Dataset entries
_ _ _ _
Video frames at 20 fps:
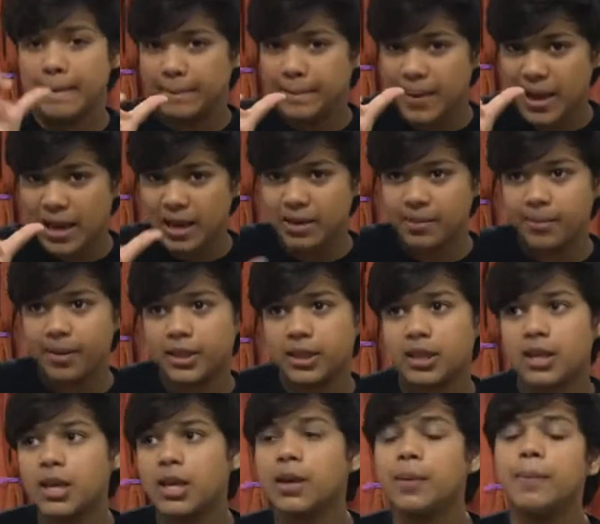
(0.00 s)
पहली मिथ
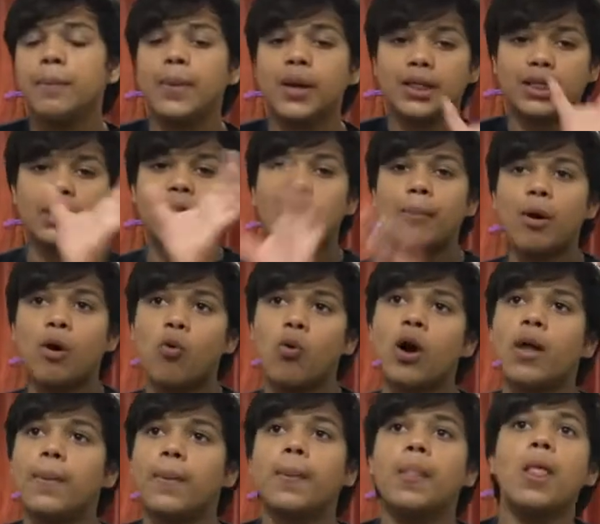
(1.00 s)
की मिथ नंबर
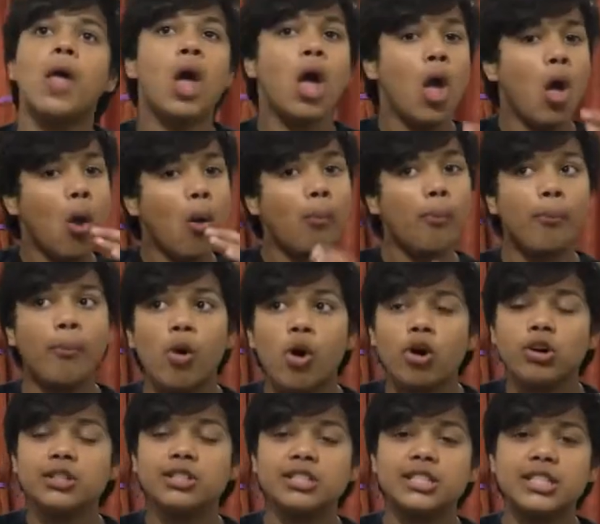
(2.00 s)
वन
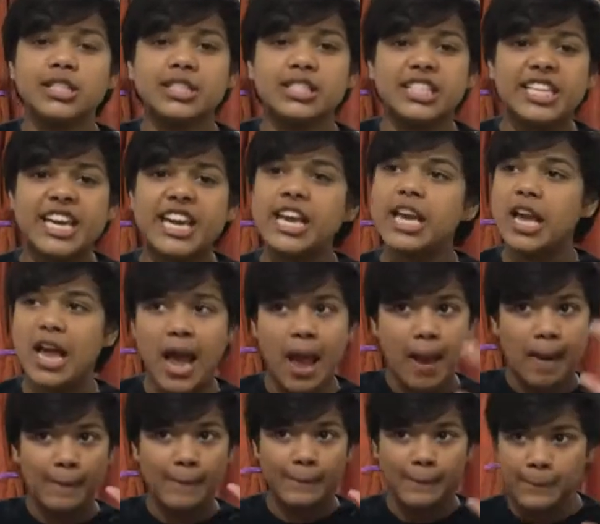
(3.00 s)
मोर सीसी
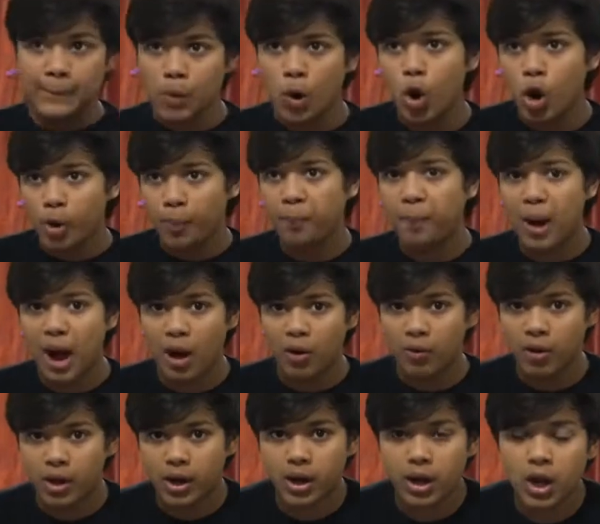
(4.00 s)
मोर
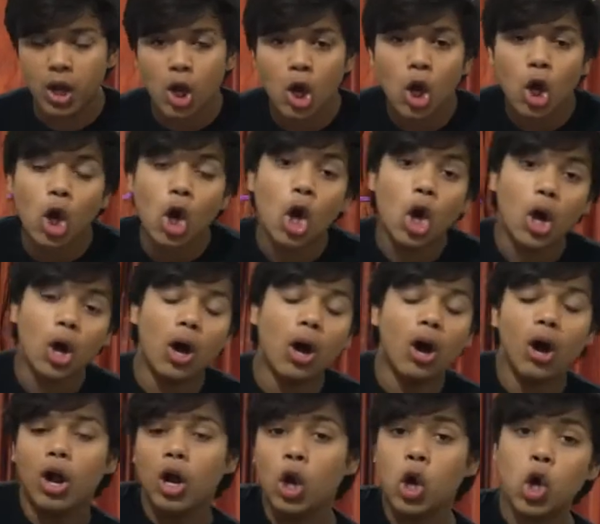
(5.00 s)
पावर
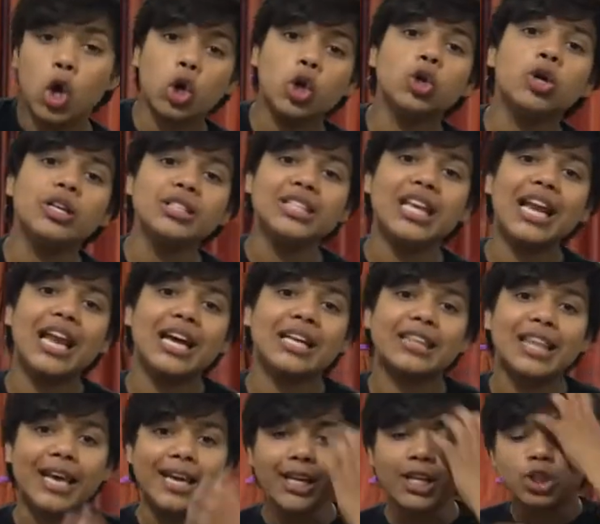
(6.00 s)
लोगों को ऐसा
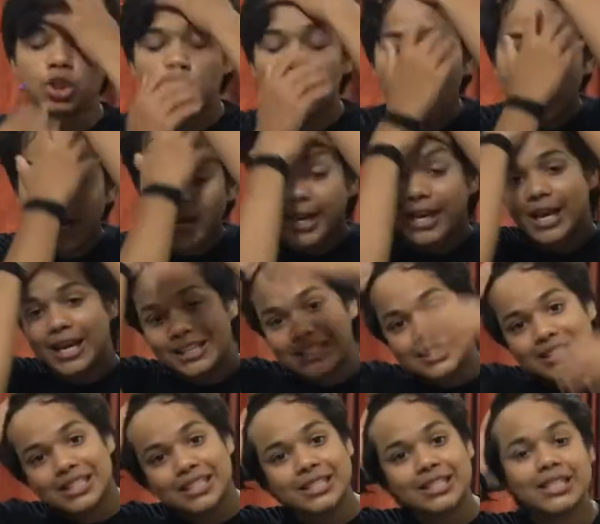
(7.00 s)
लगता है कि जो गाड़ी का
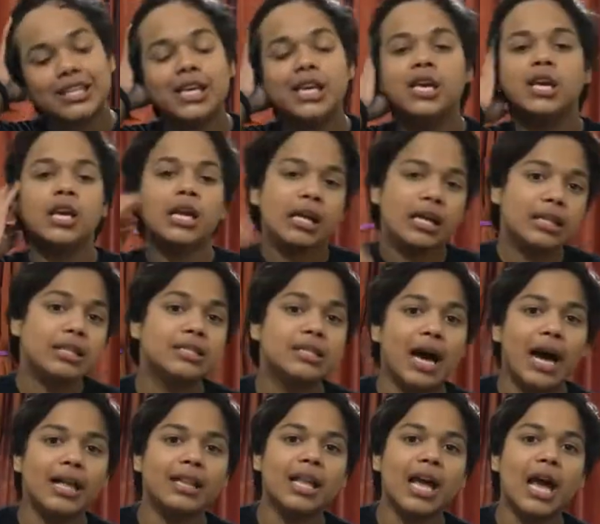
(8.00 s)
सीसी
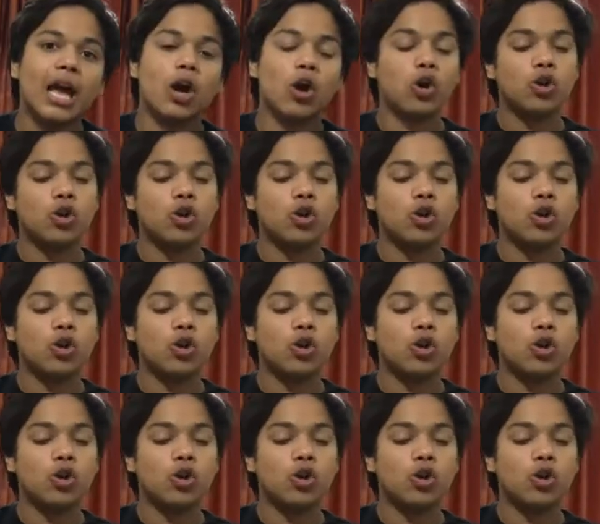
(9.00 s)
ज्यादा है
_ _ _ _
** About this exercise **
Only the pictures are to be left out; write out all the other data exactly.

** Output for this task **
Video frames at 20 fps:
(0.00 s)
पहली मिथ
(1.00 s)
की मिथ नंबर
(2.00 s)
वन
(3.00 s)
मोर सीसी
(4.00 s)
मोर
(5.00 s)
पावर
(6.00 s)
लोगों को ऐसा
(7.00 s)
लगता है कि जो गाड़ी का
(8.00 s)
सीसी
(9.00 s)
ज्यादा है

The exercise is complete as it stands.